Alexandre Frutos

Personal information
- Full name: Alexandre Frutos
- Date of birth: 23 April 1982 (age 44)
- Place of birth: Vitry-le-François, France
- Height: 5 ft 9 in (1.75 m)
- Position: Midfielder

Team information
- Current team: VV Tielt

Senior career*
- Years: Team / Apps / (Gls)
- 2000–2005: Metz / 65 / (3)
- 2004–2005: → Châtearoux (loan) / 26 / (2)
- 2005–2007: Brighton & Hove Albion / 45 / (3)
- 2008–2010: RFC Tournai / 64 / (6)
- 2010–2012: KSK Ronse / 32 / (9)
- 2012–2015: KSV Oudenaarde
- 2015–2016: Sint-Eloois-Winkel
- 2016–2018: KM Torhout
- 2018–2019: KSK Ronse
- 2019–2020: RFC Tournai
- 2020–: VV Tielt

= Alexandre Frutos =

French association football player (born 1982)

Alexandre Frutos (born 23 April 1982) is a French professional football player of Spanish origin, currently playing for VV Tielt. He is a left-footed winger.

==Career==
===Club career===
Frutos began his football career with Metz in 2000. In 2004, he joined Ligue 1 side Châteauroux on loan before joining English side Brighton and Hove Albion the following season with French compatriot Sébastien Carole.

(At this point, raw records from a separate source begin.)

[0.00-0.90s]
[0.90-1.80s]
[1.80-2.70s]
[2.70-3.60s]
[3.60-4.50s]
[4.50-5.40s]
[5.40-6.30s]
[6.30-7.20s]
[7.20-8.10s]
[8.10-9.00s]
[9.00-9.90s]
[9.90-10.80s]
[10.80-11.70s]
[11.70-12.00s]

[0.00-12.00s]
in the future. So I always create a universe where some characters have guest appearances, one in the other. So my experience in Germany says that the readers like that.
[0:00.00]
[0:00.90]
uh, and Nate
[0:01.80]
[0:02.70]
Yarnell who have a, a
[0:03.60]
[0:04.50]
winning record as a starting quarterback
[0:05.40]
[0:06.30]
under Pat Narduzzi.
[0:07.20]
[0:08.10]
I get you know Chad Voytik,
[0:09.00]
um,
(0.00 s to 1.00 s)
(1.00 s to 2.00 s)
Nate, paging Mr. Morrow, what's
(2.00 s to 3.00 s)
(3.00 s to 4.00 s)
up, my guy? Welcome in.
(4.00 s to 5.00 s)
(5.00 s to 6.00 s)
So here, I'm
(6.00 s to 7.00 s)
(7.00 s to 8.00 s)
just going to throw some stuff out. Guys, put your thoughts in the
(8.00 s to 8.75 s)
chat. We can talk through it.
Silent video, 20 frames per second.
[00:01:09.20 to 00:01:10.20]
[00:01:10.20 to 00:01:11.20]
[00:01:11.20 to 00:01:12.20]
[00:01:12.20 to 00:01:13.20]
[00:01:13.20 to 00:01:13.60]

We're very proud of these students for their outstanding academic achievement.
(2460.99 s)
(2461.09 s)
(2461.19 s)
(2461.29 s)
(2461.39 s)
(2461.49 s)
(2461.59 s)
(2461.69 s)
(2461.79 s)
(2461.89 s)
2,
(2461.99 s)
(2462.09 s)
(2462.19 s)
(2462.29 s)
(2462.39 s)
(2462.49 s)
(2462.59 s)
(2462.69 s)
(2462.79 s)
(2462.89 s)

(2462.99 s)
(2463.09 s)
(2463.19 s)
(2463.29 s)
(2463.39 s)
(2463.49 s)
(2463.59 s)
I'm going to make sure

Frutos made 36 appearances for Brighton in the Championship during the 2005-06 season, scoring 3 goals. During the 2006-07 season in League One, Frutos failed to make an impact in the Brighton first team and only made a handful of appearances under manager Dean Wilkins. In July 2007 he agreed to have his Brighton contract cancelled by mutual consent. Since then he has become a journeymen in the Belgium lower leagues playing for RFC Tournai, KSK Ronse.